Childhood Friend Of Putin's Strikes It Rich, Report Says
By Tom Balmforth September 27, 2016
MOSCOW -- The independent Russian station Dozhd (TV Rain) has aired a report alleging that a childhood friend of President Vladimir Putin's is worth an estimated $550 million and owned a substantial stake in the Gunvor oil-trading company between 2005 and 2010.
Kremlin critics claim the investigative report aired on September 26 establishes a connection between Putin and Gunvor, a company some have alleged to be a source of undeclared income for the president. Putin's declared assets are modest, and he has repeatedly denied allegations of ties to Gunvor and secret personal wealth.
In March 2014, as the United States imposed sanctions on allies of Putin's, whom it accused of involvement in Russia's interference in Ukraine, the U.S. Treasury Department said that "Putin has investments in Gunvor and may have access to Gunvor funds."
The Dozhd report focused on Pyotr Kolbin, a former shareholder in Gunvor -- a company that was co-founded by Gennady Timchenko, one of the Putin allies hit with U.S. sanctions -- and grew its business largely out of Russian oil but divested itself of all its Russian assets since Moscow seized the Crimean Peninsula from Kyiv's control.
The report said Putin's father met Kolbin's father, Viktor, in 1954 in the village of Imenitsy, near the Estonian border in Leningrad Oblast, where the latter was principal of the local school and the Putins rented a summer cottage.

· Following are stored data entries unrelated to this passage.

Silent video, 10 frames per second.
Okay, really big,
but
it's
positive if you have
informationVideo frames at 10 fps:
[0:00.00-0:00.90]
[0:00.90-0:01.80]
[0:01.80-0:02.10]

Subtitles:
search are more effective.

Putin was not yet two years old then, but in later years the boys became friends, it said, sometimes getting into scraps with other children there.
In the report, Dozhd said that it had seen a letter that Putin personally wrote to Viktor Kolbin in 2000, the year he was first elected president. The television station alleges that Pyotr Kolbin went into business the following year. He is now worth $550 million, according to the Russian edition of Forbes magazine.

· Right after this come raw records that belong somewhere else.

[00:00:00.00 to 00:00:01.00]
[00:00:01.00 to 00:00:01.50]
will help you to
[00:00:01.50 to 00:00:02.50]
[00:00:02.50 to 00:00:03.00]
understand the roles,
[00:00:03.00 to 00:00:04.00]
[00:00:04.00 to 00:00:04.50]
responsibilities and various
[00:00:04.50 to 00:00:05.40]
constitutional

Dozhd said Kolbin bought shares in the Yamal SPG company for $90 million in 2010 and sold them about 18 months later for $526 million. The sale was approved by a government commission headed by Putin, who was prime minister at the time.
By 2010, Kolbin was said by Dozhd to own at least a 10 percent stake in Gunvor, which it said had an annual turnover of $70 billion that year. He sold the shares in 2012, Vedomosti reported -- the year Putin returned to the Kremlin for his third presidential term.
It has long been known that Kolbin was a shareholder in Gunvor, but his name is not widely known in Russia and Dodzh appears to be the first media outlet to have alleged a connection between him and Putin. In the past, he was thought by some to have been a friend of Timchenko's.
Speaking to Russian news agencies on September 27, Dmitry Peskov, Putin's spokesman, declined to comment on the Dozhd report, saying that he does not know a Kolbin among Putin's acquaintances and that he has never seen concrete information connecting Putin to business.
"To be honest, I have never seen any allegations," Peskov was quoted by the Interfax news agency as saying. "Some kind of speculation -- yes. There are arguments, bordering on speculation all over the place, but I've never seen, never read any information backed up with real facts."
Aleksei Navalny, a Russian opposition leader and anticorruption activist, wrote that the report "proves" that "Gunvor belongs to Putin."
Opposition activist Leonid Volkov compared Kolbin to Sergei Roldugin, a cellist and close friend of Putin's who was named in the Panama Papers leak in May. Media reports based on the leaked documents alleged that Roldugin established a business empire involved in offshore transactions that might be linked to Putin.
"In short, this is another Roldugin," Volkov wrote on Twitter. "Putin cannot think up anything beyond hanging his assets on his childhood friends."
Other Russian social-network users were taken with a different detail. Dozhd alleged that Kolbin and Timchenko in 2015 sold two apartments in Moscow and one in St. Petersburg to Anna Zatsepilina, a woman with the same name as the grandmother of rhythmic gymnast Alina Kabayeva, who is rumored to be Putin's partner. She and the Kremlin have dismissed the rumors as speculation and declined to comment.
"Babushka [Grandma] Kabayeva" was soon trending on Twitter with an assortment of quips.
"Alina Kabayeva's grandmother on her monthly pension bought two apartments on Arbat Street and with the remainder bought a controlling stake in Gazprom and Chelsea," one user tweeted, referring to a prestigious Moscow address, the state-controlled Russian natural-gas giant, and a British soccer club owned by the Kremlin-connected Russian tycoon Roman Abramovich.